Skip to main content
Version: Next (v1.11)

Snapshots

Spicepod Example

snapshots:
enabled: true
location: s3://some_bucket/some_folder/
bootstrap_on_failure_behavior: warn
params:
s3_auth: iam_role

datasets:
- name: some_table
acceleration:
engine: duckdb
mode: file
snapshots: enabled
snapshots_trigger: refresh_complete
params:
duckdb_file: /nvme/some_table.db

Overview

Acceleration snapshots let Spice reuse a pre-built acceleration file on startup instead of waiting for a full refresh.
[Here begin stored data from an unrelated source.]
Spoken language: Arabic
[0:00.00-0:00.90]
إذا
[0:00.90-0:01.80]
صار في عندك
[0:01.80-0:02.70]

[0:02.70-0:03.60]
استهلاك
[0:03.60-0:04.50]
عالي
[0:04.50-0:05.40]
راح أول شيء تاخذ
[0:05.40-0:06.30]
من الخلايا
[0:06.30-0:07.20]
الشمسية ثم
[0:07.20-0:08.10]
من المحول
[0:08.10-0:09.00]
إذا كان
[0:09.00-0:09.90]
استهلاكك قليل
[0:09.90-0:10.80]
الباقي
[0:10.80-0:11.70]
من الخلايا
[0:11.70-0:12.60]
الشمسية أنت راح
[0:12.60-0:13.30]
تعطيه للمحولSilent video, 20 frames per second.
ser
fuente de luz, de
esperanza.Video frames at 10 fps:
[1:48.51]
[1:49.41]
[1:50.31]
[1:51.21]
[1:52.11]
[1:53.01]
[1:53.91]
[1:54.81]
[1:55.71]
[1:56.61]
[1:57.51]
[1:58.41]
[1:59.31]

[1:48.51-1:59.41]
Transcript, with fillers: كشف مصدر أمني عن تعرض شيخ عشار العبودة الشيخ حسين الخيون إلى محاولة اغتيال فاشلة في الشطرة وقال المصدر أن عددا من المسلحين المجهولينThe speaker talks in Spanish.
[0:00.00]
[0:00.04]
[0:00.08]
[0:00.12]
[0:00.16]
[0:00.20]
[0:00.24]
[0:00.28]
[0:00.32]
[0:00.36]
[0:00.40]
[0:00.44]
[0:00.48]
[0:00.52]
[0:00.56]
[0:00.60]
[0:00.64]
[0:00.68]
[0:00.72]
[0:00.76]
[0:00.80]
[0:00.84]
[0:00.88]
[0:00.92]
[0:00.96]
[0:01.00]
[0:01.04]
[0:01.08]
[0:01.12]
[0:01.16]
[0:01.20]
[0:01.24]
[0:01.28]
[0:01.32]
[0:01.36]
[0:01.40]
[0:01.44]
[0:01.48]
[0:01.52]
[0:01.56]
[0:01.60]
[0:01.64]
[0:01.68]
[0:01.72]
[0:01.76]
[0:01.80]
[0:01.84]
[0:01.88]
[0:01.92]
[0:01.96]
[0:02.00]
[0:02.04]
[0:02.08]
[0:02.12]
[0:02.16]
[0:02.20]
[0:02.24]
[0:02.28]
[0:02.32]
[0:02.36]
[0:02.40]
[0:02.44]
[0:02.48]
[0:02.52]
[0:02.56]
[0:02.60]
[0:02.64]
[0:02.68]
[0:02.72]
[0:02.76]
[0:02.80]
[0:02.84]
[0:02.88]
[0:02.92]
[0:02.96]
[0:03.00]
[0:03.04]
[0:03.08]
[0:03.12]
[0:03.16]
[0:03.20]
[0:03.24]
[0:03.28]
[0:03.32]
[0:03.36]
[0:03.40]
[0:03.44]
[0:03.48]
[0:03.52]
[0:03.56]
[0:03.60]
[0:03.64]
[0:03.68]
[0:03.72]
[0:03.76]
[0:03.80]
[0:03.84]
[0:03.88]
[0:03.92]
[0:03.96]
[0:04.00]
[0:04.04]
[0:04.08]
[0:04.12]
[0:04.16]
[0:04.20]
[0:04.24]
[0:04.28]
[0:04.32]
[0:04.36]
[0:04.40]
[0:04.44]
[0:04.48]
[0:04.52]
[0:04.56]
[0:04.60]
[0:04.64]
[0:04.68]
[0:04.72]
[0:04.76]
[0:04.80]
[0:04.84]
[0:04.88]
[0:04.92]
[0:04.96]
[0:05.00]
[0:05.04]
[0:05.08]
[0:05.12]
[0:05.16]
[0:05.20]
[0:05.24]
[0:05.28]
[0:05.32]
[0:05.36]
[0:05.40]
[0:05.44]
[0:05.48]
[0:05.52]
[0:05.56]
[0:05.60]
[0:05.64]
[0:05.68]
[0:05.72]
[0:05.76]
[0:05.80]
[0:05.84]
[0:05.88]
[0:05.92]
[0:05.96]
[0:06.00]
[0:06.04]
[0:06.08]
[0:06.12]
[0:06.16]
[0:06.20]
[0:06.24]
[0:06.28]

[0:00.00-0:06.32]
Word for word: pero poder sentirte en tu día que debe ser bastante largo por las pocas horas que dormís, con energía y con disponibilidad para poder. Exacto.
When a dataset uses a file-mode acceleration engine (DuckDB or SQLite) and the local file is missing (for example on first boot or when using ephemeral NVMe storage), Spice downloads the most recent snapshot from object storage and moves the dataset straight to a ready state.

Preview

Acceleration snapshots are available in preview.

How it works

  • On startup, Spice checks whether the file supplied in acceleration.params (for example duckdb_file) exists.
  • If the file is missing and snapshots are enabled, Spice looks under the configured snapshot location and downloads the newest snapshot for that dataset.
  • If no snapshot is available, the acceleration boots empty and refreshes from the source.
  • Spice creates new snapshots based on the configured snapshots_trigger mode.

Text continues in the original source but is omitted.